Wednesday, October 15, 2025

"Broken" Midweek Reflection (Week 5)

Romans8:26-28

Hebrews 4:15-16

Throughout our study of Henri Nouwen’s Life of the Beloved, we have been learning how to receive the gift of God naming us “beloved.”

We have reflected on two of the four words that Nouwen uses to describe the movement of the Spirit among us. We are “taken” or “chosen” by God and God calls us “blessed”.

The next word Nouwen uses is broken.

Some twenty years before writing Life of the Beloved, Nouwen wrote The Wounded Healer. In that book his premise was that one who is ministering to others must look after one’s own wounds but at the same time be prepared to heal the wounds of others. He recognizes that we all bear wounds and we all are broken.

In this book, he writes,

Our sufferings and pains are not simply bothersome interruptions of our lives; they touch us in our uniqueness and our most intimate individuality. (87)

He continues, writing,

The way I am broken tells you something unique about me.
The way you are broken tells me something about you. (87)

And he urges us not to be afraid of our brokenness,
but to accept our brokenness as readily
as we accept our chosen-ness and blessedness.

One of the first ways we can accept our brokenness is to name it.

“Loneliness, isolation, insecurity, frustration, confusion…all these are forms of brokenness.” (Week 5, Study Guide) And I wonder,
what kind of brokenness feels most present or challenging for you right now? (pause)

Writing this book to his friend, Nouwen says choosing to share our brokenness with each other, to share our deep struggles, is a sign of deep friendship or relationship. (86)

I think one of the beautiful parts of friendship is when we can sit with another person and listen to them share their brokenness without denying it or trying to fix it.

Once we accept our brokenness Nouwen suggests two practices for us to respond to it: befriending it
and putting it under the blessing.
(92)

Ignoring or hiding pain or suffering doesn’t erase it or reduce its effects. When we are fearful, our fear magnifies the obstacles and the challenges we face seem even larger.

Nouwen suggests instead that we need to step toward our pain and live through it. (95)

There’s no way to go around it. But we do not face it alone.

[We] need someone to keep us standing in it, to assure [us] that there is peace beyond anguish, life beyond death, and love beyond fear. (95)

As siblings in Christ, we help each other transform our suffering.

And when we do that, we also bring that suffering out of the shadows and bring it to God.

The shadows or what Nouwen calls “the curse” is our temptation to understand the brokenness we experience as confirmation of our un-worthiness.

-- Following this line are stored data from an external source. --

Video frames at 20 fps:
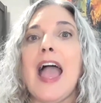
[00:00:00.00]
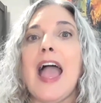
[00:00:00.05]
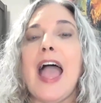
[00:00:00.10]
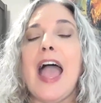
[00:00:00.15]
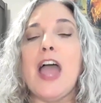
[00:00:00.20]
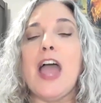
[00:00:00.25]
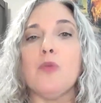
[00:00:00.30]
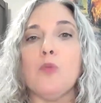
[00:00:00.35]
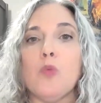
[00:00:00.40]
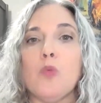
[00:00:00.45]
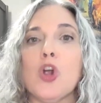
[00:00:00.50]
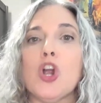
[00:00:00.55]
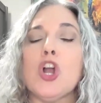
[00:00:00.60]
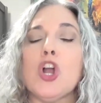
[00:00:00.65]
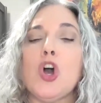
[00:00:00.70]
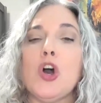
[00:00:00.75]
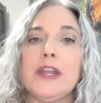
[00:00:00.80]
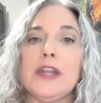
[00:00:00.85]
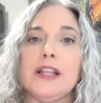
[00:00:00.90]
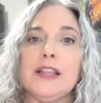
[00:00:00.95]
and work
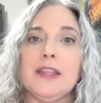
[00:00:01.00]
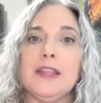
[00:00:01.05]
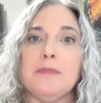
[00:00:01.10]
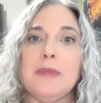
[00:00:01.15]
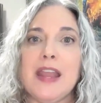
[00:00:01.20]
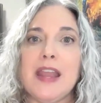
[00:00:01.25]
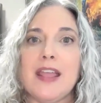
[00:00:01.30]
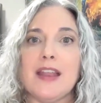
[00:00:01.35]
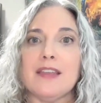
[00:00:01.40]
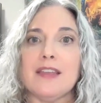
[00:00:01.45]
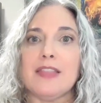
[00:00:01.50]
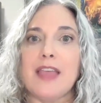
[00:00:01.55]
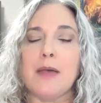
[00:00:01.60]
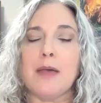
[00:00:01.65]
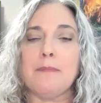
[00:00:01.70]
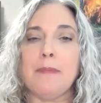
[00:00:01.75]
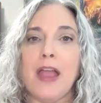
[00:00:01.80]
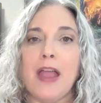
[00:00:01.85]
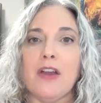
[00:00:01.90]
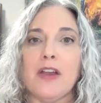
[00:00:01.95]
on eliminating
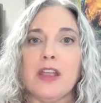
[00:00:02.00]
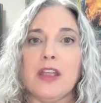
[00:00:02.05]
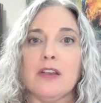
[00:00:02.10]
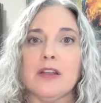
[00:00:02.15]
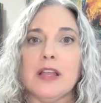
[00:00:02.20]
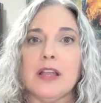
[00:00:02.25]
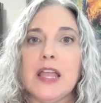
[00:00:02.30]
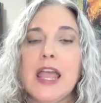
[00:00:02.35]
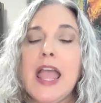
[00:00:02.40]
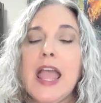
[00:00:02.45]
that barrier.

It is what happens when we forget we are God’s beloved,
when we forget we are chosen by God as God’s children,
and when we forget we are blessed by God
for the sake of the world God loves.

I think of Adam and Eve in Eden in Genesis, when they hide from God.  Genesis 3, verses 8 and 9 say:

8 They heard the sound of the Lord God walking in the garden at the time of the evening breeze, and the man and his wife hid themselves from the presence of the Lord God among the trees of the garden. 9 But the Lord God called to the man and said to him, “Where are you?” 10 He said, “I heard the sound of you in the garden, and I was afraid, because I was naked, and I hid myself.”

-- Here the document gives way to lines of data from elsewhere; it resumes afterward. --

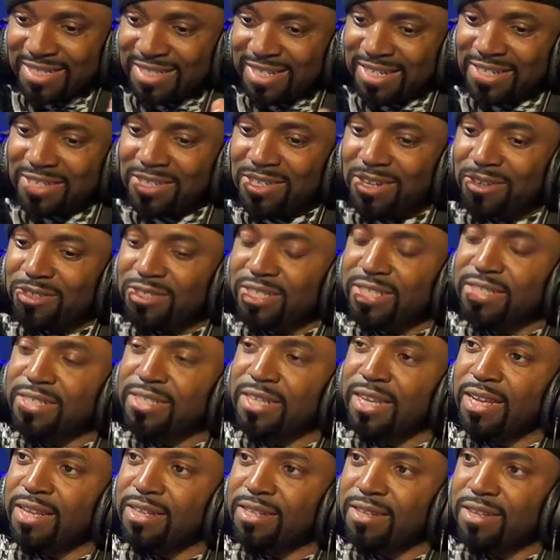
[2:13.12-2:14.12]
thing you know, she
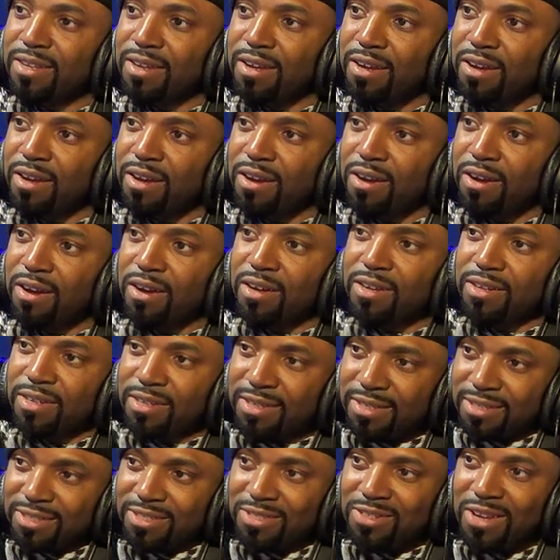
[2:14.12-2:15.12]
said,
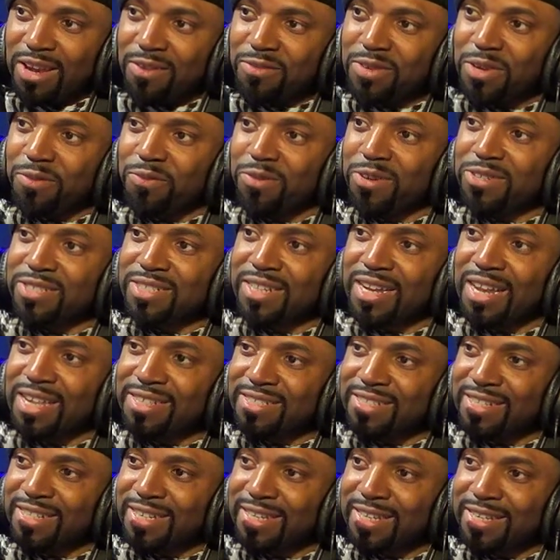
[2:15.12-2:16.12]
you have your first class
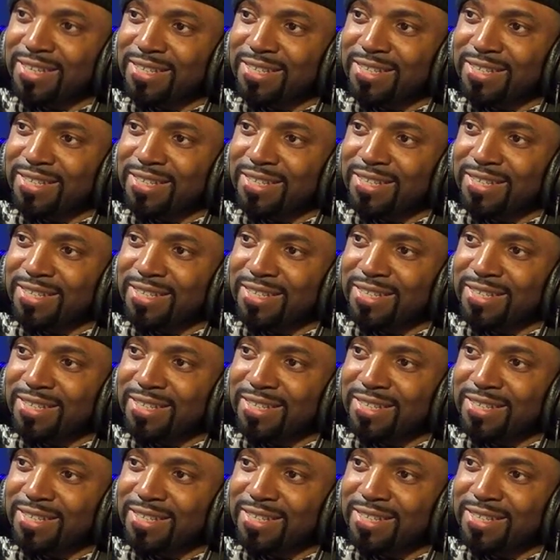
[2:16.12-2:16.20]
ticket.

I wonder how often we hide among the trees, hoping to hide something about ourselves from the God who created and loves us? (pause)

Nouwen urges us instead to put our brokenness under the blessing of God, trusting God to use our experiences to strengthen us and to see the pruning or winnowing as a natural part of our growth as disciples. (98)

Like joy, sorrow “becomes [part of our] desire to grow to the fullness of the Beloved.” (99)

That reminds me of Peter after the crucifixion.

John 21 tells the story of Jesus and the disciples cooking breakfast on the shore of the Sea of Tiberias, and Simon Peter and Jesus are having a conversation where three times Jesus asks Simon Peter whether he loves Jesus. And each time, Peter insists, “Yes, Lord, you know that I love you.” And Jesus does know. And he knows Peter faltered and denied him three times before his crucifixion. And he forgives him.

Truly, nothing is hidden from God and nothing, not even our brokenness, separates us from the love of God and our lives as God’s beloved.